Hello,
I want to ask a basic question. So, I read from the readme in the Ensembl ftp for Hg38 reference and it seems there are several type of file of dna, which is only dna, dna_sm, and dna_rm. If I want to align some fastq file to Ensembl, to which kind of file I should choose? I notice that I should merge all of the fasta file which is per chromosome based fasta into 1 single fasta file and then create index and then do the alignment process. Should I merge all of the file that I download from Ensembl or I should choose only what I need? If I need to choose, how to choose what I need based on my fastq. Thank you for your help and explanation. By the way, I already merge all of the fasta file into 1 single file (including the one with PATCH name in it) and currently I'm aligning my data.
Thank you for your answer. Is one file is enough because seems there are a lot of files there? How about the per chromosome file? I browse some tutorial, I need to use only the dna.chromosome 1 to 22, plus X, Y, and MT and merge it into 1 fasta file.

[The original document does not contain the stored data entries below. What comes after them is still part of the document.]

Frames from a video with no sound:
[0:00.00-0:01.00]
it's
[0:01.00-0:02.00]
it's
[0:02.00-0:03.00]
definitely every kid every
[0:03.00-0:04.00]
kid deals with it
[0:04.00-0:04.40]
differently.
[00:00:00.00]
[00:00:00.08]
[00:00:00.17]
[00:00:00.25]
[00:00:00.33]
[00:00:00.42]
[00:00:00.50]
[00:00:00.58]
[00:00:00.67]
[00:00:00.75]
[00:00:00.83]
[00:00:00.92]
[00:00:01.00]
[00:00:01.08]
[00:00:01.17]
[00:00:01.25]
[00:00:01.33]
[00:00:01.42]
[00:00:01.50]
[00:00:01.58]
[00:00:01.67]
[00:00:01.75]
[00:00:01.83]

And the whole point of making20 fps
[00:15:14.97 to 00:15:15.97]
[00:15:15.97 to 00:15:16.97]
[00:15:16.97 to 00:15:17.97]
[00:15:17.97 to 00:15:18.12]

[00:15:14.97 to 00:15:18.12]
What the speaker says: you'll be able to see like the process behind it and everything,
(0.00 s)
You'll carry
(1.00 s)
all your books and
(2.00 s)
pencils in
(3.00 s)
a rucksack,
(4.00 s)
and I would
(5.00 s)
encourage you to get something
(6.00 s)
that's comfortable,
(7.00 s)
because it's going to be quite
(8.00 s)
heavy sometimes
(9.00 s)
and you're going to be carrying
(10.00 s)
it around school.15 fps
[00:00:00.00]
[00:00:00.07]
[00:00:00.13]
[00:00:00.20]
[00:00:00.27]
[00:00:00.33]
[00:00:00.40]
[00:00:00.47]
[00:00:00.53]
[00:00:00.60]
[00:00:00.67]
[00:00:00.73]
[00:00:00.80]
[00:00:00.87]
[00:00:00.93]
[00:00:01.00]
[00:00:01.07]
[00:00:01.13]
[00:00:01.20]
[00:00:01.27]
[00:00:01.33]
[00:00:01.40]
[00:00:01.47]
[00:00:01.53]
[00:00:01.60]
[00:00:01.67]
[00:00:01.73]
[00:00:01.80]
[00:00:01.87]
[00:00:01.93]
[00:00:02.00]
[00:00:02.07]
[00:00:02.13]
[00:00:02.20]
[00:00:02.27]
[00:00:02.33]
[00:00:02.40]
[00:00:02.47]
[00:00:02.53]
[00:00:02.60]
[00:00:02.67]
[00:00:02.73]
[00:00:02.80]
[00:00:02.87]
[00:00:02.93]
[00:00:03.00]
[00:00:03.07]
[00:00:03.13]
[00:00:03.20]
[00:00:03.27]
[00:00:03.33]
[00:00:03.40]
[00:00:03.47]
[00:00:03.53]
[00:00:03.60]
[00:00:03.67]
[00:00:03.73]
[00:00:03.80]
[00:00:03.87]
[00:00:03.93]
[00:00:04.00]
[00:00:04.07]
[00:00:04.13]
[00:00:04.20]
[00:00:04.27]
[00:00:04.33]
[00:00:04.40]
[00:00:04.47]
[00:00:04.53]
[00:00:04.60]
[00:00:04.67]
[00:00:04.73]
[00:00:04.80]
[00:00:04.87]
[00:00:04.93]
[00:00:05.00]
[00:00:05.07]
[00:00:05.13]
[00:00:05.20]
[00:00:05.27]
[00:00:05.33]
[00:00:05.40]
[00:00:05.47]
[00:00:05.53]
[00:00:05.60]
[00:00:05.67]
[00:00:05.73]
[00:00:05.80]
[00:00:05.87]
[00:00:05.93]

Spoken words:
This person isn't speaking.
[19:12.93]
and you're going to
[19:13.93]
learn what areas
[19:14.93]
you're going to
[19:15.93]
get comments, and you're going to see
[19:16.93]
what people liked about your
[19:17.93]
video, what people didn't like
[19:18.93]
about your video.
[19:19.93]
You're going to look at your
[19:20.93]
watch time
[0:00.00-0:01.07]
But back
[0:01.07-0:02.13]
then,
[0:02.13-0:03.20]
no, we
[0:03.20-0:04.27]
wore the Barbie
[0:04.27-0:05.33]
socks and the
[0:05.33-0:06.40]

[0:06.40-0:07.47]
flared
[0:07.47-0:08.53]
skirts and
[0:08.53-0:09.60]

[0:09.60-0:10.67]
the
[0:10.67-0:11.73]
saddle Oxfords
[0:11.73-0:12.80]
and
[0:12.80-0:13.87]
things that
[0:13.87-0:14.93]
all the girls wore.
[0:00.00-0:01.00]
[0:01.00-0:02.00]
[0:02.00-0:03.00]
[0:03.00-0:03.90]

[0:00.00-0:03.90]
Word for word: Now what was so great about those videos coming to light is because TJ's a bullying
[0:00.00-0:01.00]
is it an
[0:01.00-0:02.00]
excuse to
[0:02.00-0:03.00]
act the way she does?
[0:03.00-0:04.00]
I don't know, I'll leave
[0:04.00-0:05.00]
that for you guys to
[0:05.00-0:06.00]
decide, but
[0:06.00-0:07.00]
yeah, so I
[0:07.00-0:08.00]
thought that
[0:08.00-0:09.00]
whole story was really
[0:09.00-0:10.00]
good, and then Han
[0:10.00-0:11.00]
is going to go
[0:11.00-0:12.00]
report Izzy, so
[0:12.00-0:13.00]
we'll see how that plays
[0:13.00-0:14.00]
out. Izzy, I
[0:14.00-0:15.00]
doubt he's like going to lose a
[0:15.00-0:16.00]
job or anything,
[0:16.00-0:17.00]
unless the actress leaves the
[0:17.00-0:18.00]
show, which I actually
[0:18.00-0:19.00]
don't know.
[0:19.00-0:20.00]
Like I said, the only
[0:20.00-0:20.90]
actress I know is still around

The primary assembly contains the chromosomes you listed along with a minor patch I think. So it's a fasta file of everything you want.
Oh, I understand now. Thank you then.
for later releases, like this 100th release, for example, they also have a folder with a so-called "dna-index" in which there is essentially one file that looks like it might be very close to the primary assembly found in the "dna" folder. Which one should be used for the FASTQ alignment? What is this "index" file?